START GIVEN ENTRIES

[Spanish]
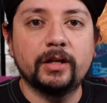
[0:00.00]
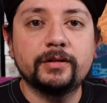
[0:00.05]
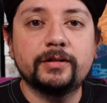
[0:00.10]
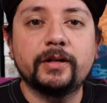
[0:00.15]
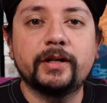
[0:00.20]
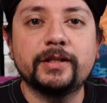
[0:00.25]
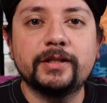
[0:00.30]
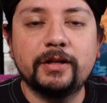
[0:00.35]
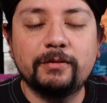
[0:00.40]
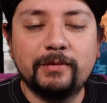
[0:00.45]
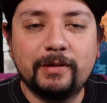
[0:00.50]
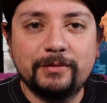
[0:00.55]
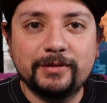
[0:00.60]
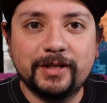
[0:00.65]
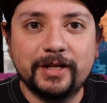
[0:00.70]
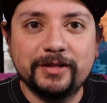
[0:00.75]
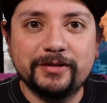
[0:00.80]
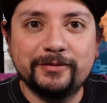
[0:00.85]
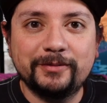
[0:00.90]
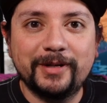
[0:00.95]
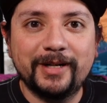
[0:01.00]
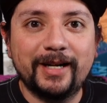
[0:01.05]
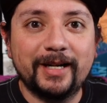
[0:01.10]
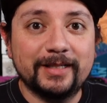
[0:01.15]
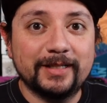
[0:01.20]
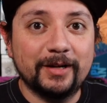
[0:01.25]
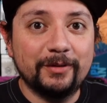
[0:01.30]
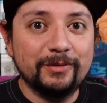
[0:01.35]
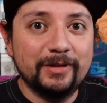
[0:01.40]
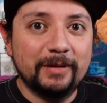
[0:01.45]
En esta ocasión vamos a descubrir la
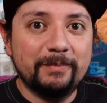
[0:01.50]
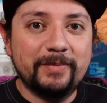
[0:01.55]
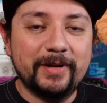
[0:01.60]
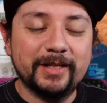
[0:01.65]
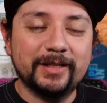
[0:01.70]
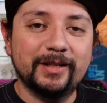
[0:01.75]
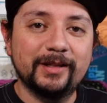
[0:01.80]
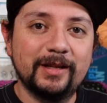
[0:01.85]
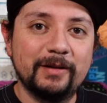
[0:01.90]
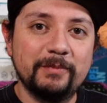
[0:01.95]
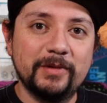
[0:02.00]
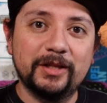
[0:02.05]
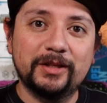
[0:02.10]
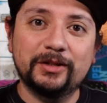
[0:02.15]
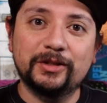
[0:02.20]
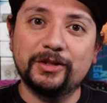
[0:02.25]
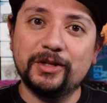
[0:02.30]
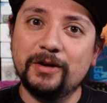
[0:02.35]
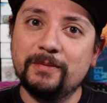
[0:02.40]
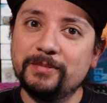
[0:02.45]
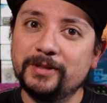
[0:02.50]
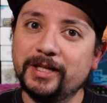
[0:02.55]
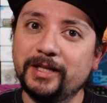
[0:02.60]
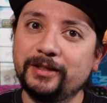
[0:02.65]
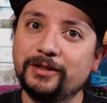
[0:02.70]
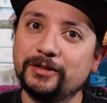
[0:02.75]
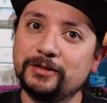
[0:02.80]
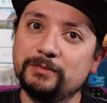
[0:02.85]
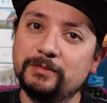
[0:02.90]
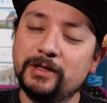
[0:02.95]
segunda parte de mi top del
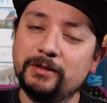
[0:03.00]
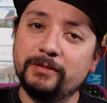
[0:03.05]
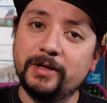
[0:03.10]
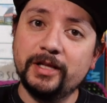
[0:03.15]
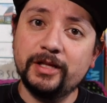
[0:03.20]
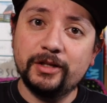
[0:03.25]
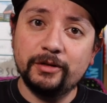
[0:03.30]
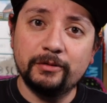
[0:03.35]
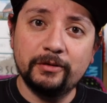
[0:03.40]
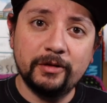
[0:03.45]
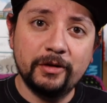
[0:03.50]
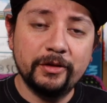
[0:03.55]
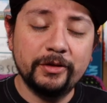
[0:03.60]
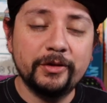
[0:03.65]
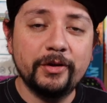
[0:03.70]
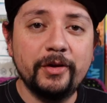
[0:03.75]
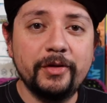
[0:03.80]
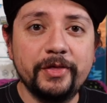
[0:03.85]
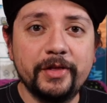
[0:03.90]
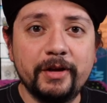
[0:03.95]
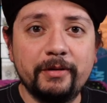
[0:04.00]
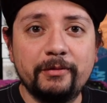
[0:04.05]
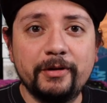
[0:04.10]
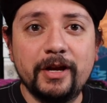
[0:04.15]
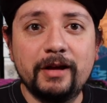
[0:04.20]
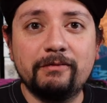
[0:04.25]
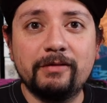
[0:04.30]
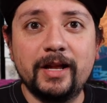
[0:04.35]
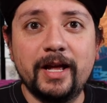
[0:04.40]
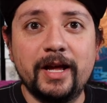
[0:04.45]
2021, donde voy a
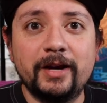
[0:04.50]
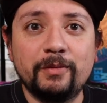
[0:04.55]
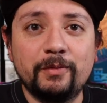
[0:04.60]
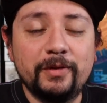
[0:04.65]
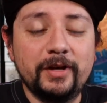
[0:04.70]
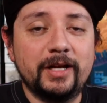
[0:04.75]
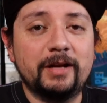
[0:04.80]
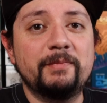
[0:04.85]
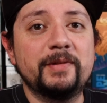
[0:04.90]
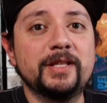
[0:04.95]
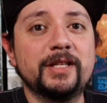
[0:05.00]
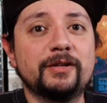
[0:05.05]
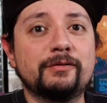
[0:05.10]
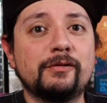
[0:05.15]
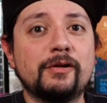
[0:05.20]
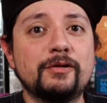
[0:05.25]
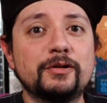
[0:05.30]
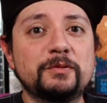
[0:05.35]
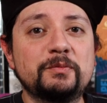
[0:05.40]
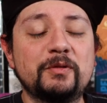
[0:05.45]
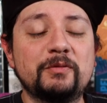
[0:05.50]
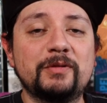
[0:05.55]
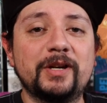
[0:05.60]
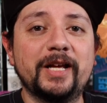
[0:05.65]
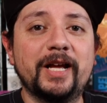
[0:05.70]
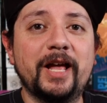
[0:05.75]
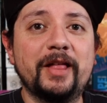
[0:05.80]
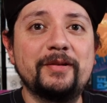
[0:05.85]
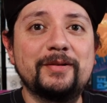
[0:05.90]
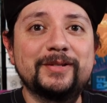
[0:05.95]
hablar únicamente de juegos
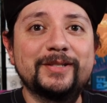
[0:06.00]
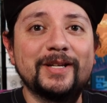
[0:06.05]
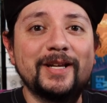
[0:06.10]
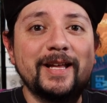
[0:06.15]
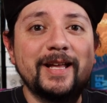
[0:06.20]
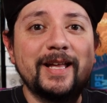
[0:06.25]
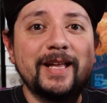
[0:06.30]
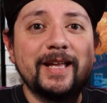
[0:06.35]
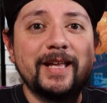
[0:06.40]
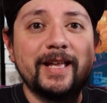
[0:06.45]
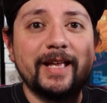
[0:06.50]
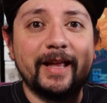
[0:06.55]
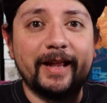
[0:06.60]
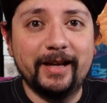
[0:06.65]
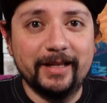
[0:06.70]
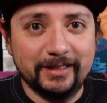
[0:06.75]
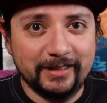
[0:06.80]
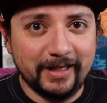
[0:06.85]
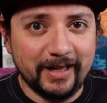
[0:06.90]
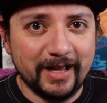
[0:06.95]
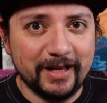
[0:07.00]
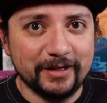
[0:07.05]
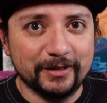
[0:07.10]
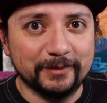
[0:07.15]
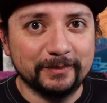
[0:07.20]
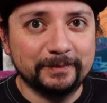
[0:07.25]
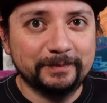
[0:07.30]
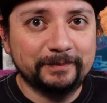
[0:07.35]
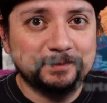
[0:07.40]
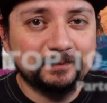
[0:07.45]
publicados en este año.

END GIVEN ENTRIES

Return all the entries word for word, but omit any pictures they contain.

**TASK ANSWER**
[Spanish]
[0:00.00]
[0:00.05]
[0:00.10]
[0:00.15]
[0:00.20]
[0:00.25]
[0:00.30]
[0:00.35]
[0:00.40]
[0:00.45]
[0:00.50]
[0:00.55]
[0:00.60]
[0:00.65]
[0:00.70]
[0:00.75]
[0:00.80]
[0:00.85]
[0:00.90]
[0:00.95]
[0:01.00]
[0:01.05]
[0:01.10]
[0:01.15]
[0:01.20]
[0:01.25]
[0:01.30]
[0:01.35]
[0:01.40]
[0:01.45]
En esta ocasión vamos a descubrir la
[0:01.50]
[0:01.55]
[0:01.60]
[0:01.65]
[0:01.70]
[0:01.75]
[0:01.80]
[0:01.85]
[0:01.90]
[0:01.95]
[0:02.00]
[0:02.05]
[0:02.10]
[0:02.15]
[0:02.20]
[0:02.25]
[0:02.30]
[0:02.35]
[0:02.40]
[0:02.45]
[0:02.50]
[0:02.55]
[0:02.60]
[0:02.65]
[0:02.70]
[0:02.75]
[0:02.80]
[0:02.85]
[0:02.90]
[0:02.95]
segunda parte de mi top del
[0:03.00]
[0:03.05]
[0:03.10]
[0:03.15]
[0:03.20]
[0:03.25]
[0:03.30]
[0:03.35]
[0:03.40]
[0:03.45]
[0:03.50]
[0:03.55]
[0:03.60]
[0:03.65]
[0:03.70]
[0:03.75]
[0:03.80]
[0:03.85]
[0:03.90]
[0:03.95]
[0:04.00]
[0:04.05]
[0:04.10]
[0:04.15]
[0:04.20]
[0:04.25]
[0:04.30]
[0:04.35]
[0:04.40]
[0:04.45]
2021, donde voy a
[0:04.50]
[0:04.55]
[0:04.60]
[0:04.65]
[0:04.70]
[0:04.75]
[0:04.80]
[0:04.85]
[0:04.90]
[0:04.95]
[0:05.00]
[0:05.05]
[0:05.10]
[0:05.15]
[0:05.20]
[0:05.25]
[0:05.30]
[0:05.35]
[0:05.40]
[0:05.45]
[0:05.50]
[0:05.55]
[0:05.60]
[0:05.65]
[0:05.70]
[0:05.75]
[0:05.80]
[0:05.85]
[0:05.90]
[0:05.95]
hablar únicamente de juegos
[0:06.00]
[0:06.05]
[0:06.10]
[0:06.15]
[0:06.20]
[0:06.25]
[0:06.30]
[0:06.35]
[0:06.40]
[0:06.45]
[0:06.50]
[0:06.55]
[0:06.60]
[0:06.65]
[0:06.70]
[0:06.75]
[0:06.80]
[0:06.85]
[0:06.90]
[0:06.95]
[0:07.00]
[0:07.05]
[0:07.10]
[0:07.15]
[0:07.20]
[0:07.25]
[0:07.30]
[0:07.35]
[0:07.40]
[0:07.45]
publicados en este año.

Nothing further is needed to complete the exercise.